Le 25 avril 2026 ne restera pas une date ordinaire dans l’histoire récente du Mali. À l’aube, plusieurs villes dont : Kati, Sénou, Sévaré, Gao, Kidal ont été secouées par des détonations visant des positions stratégiques militaire. Le cœur du pays a été touché. Et avec lui, l’âme d’une nation. Il y a quelques mois, le capitaine Ibrahim Traoré évoquait un «hiver sanglant». Beaucoup y voyaient une formule forte, presque symbolique. Aujourd’hui, les faits semblent lui donner un écho troublant. Le Sahel est à un tournant.
L’attaque de Kati, particulièrement meurtrière, a emporté des vies précieuses, dont celle du ministre de la Défense, le Général Sadio Camara. Derrière les chiffres, il y a des familles brisées, une nation en deuil, et une question qui s’impose : jusqu’où ira cette spirale de violence ?
Mais au-delà de l’émotion, une réalité s’impose : le combat pour la souveraineté du Sahel dérange beaucoup de puissance étrangère. Il dérange ceux qui ont longtemps façonné, influencé ou contrôlé les trajectoires de nos États. Il dérange ceux qui ne veulent pas voir émerger un espace sahélien libre, uni et maître de son destin.
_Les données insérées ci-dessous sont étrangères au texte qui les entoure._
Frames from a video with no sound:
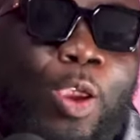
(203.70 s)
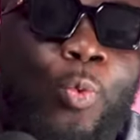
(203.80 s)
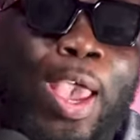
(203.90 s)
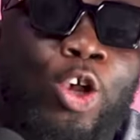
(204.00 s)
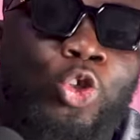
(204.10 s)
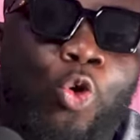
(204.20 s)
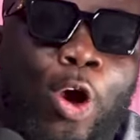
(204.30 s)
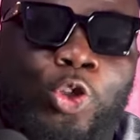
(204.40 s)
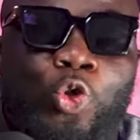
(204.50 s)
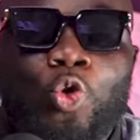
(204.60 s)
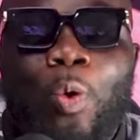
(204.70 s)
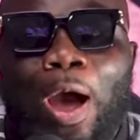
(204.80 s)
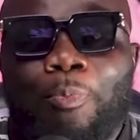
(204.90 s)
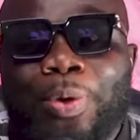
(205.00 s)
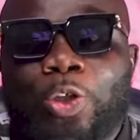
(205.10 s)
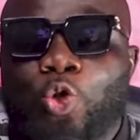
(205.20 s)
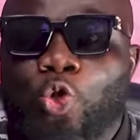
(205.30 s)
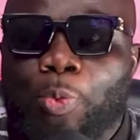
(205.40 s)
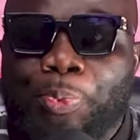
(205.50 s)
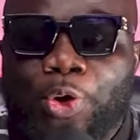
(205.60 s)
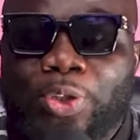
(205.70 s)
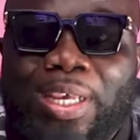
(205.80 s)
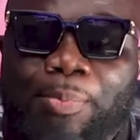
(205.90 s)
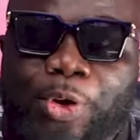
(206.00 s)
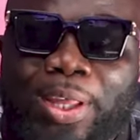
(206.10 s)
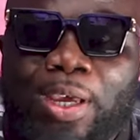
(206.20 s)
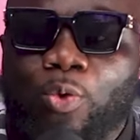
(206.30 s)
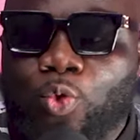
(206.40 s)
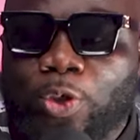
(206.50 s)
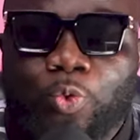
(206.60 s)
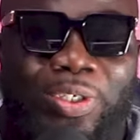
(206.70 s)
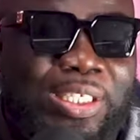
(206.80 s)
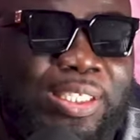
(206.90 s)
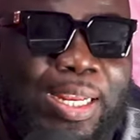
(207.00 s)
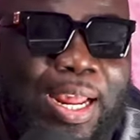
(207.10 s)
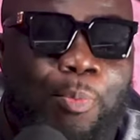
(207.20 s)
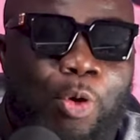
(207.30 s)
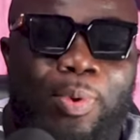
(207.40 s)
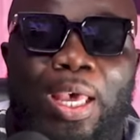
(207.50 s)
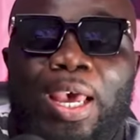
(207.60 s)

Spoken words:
we're also going to do our bit to support a brother who's released an album,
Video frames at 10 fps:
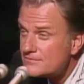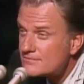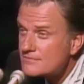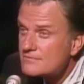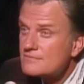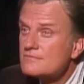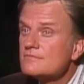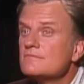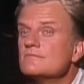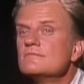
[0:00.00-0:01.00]

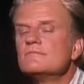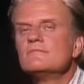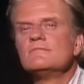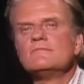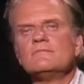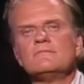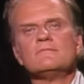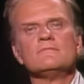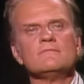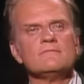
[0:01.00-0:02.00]

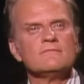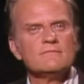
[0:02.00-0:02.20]
(no one is talking)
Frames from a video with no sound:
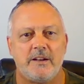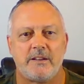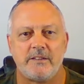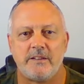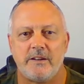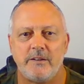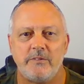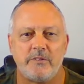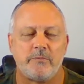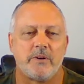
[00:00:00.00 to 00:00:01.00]
I could tell
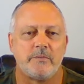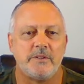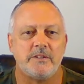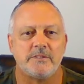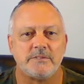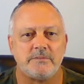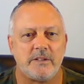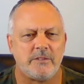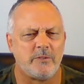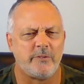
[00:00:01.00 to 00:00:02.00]
he was probably, you know,
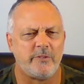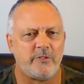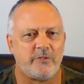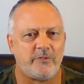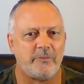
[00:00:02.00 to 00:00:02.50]
I don't know if he was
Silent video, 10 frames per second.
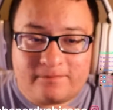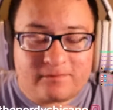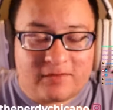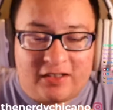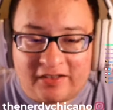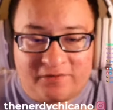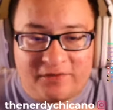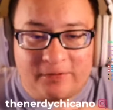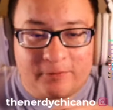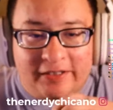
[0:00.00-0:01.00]
I like
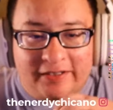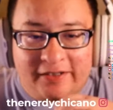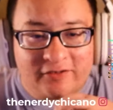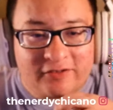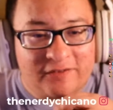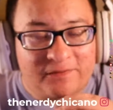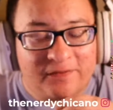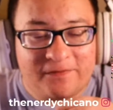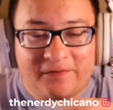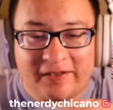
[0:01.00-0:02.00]
film grain. I don't care
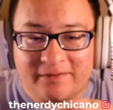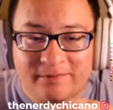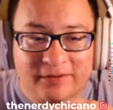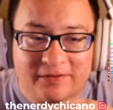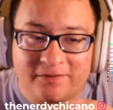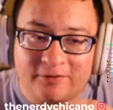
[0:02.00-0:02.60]
for fake, but film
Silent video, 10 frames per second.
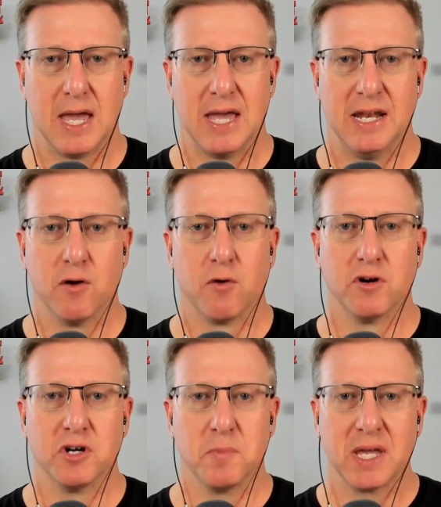And in
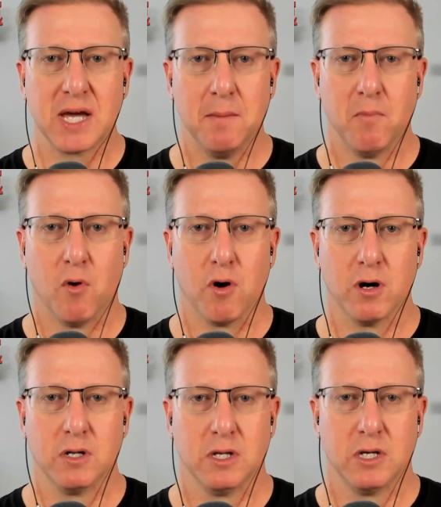order to become
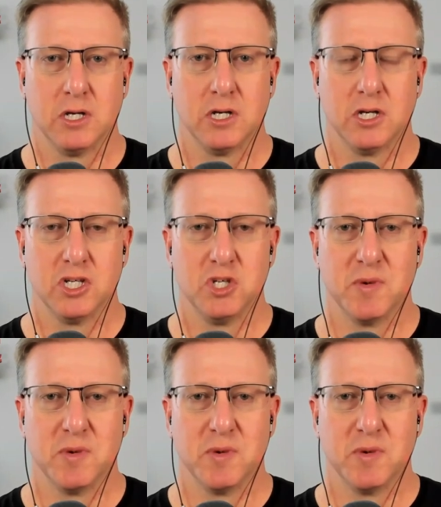more, you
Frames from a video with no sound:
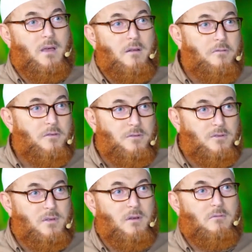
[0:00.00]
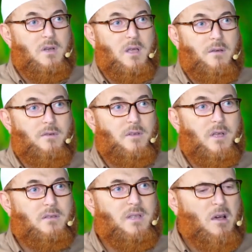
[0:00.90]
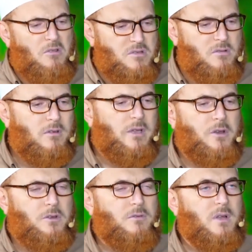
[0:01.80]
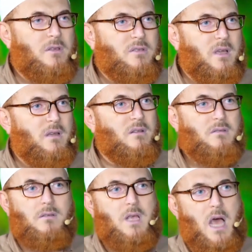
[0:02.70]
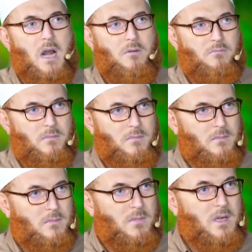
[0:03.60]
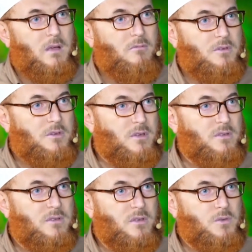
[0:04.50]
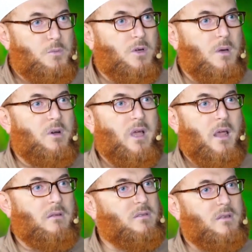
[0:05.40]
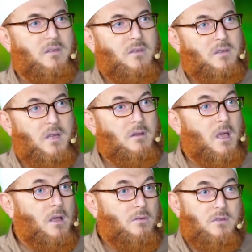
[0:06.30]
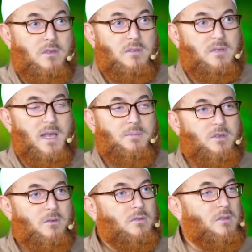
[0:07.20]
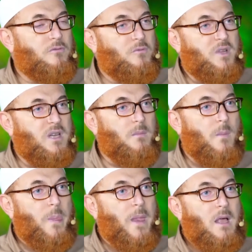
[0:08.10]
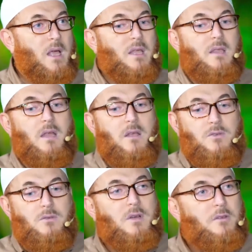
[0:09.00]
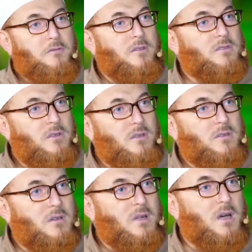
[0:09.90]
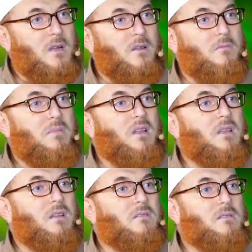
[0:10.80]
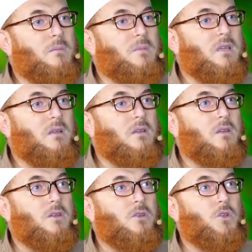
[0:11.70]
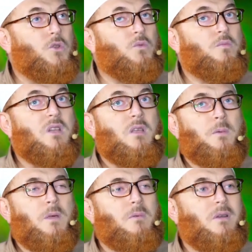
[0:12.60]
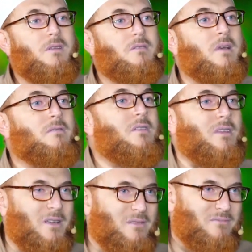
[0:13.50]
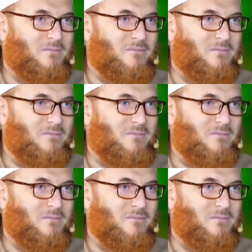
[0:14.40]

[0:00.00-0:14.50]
a reference and when I have a text, I will throw it at you and I say this is haram. Like mm. when you just spoke about anal sex and said, no, this is absolutely forbidden. There is no reference in this regard, but it is something to many people disgusting.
Faut-il y voir une simple coïncidence ou l’expression de rapports de force plus profonds ? La question mérite d’être posée, sans naïveté, mais avec lucidité.
Pour autant, céder à la peur ou à la division serait une victoire offerte à ceux qui cherchent à fragiliser nos nations. Le moment est critique, mais il est aussi révélateur. Révélateur de notre capacité à tenir debout, à rester unis, à défendre ce que nous avons commencé.
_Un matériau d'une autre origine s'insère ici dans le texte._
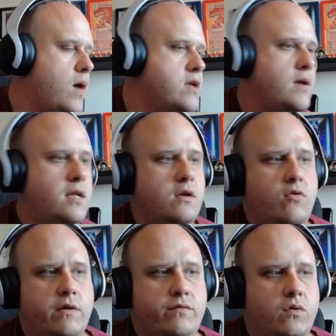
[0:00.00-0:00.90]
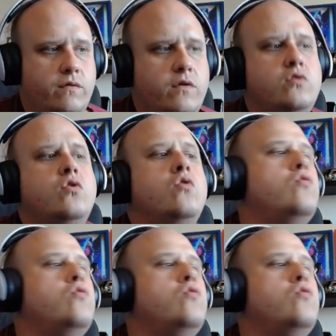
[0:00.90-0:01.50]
are you getting a crit for? For no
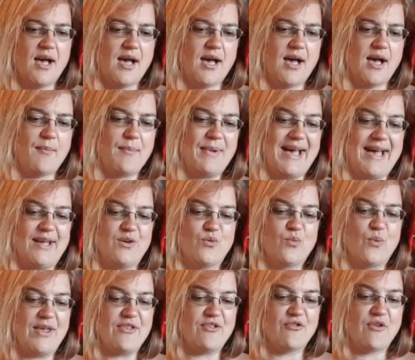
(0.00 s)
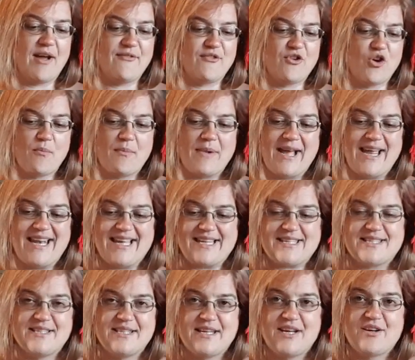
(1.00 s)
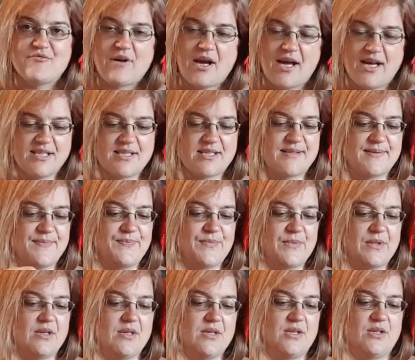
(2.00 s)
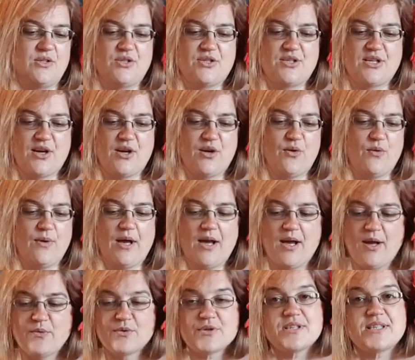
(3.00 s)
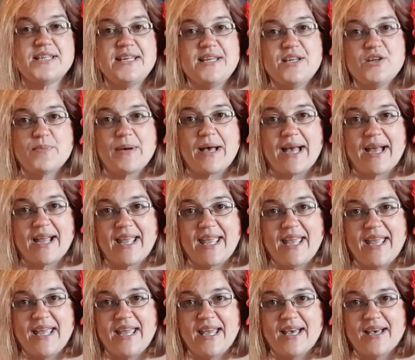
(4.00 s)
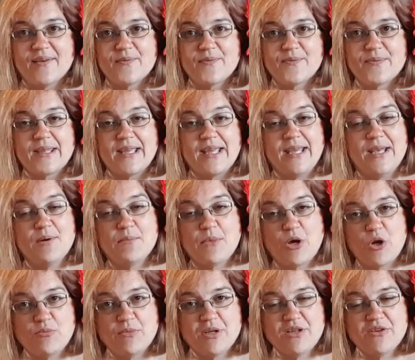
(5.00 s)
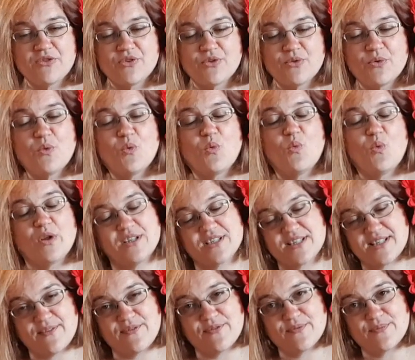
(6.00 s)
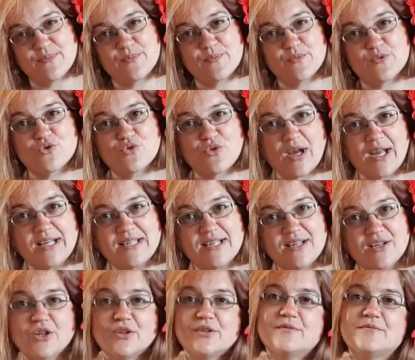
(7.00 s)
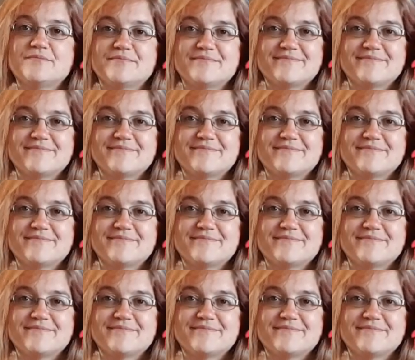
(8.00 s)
and whether I've got my elastic right. So I will see you back here in a moment once I've tried it on.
Le peuple malien, comme l’ensemble des peuples de l’AES, est aujourd’hui face à un choix historique : subir ou résister. La douleur est réelle, les pertes sont lourdes, mais l’abandon n’est pas une option.
Plus que jamais, il faut renforcer la vigilance, consolider la sécurité, et surtout préserver l’unité nationale. Car dans c’est combat, aucune victoire durable n’est possible sans un peuple debout, conscient et engagé.
L’hiver annoncé par le Président Burkinabé, son Excellence Ibrahim Traoré est peut-être là. Mais c’est dans les saisons les plus rudes que se forgent les nations les plus solides.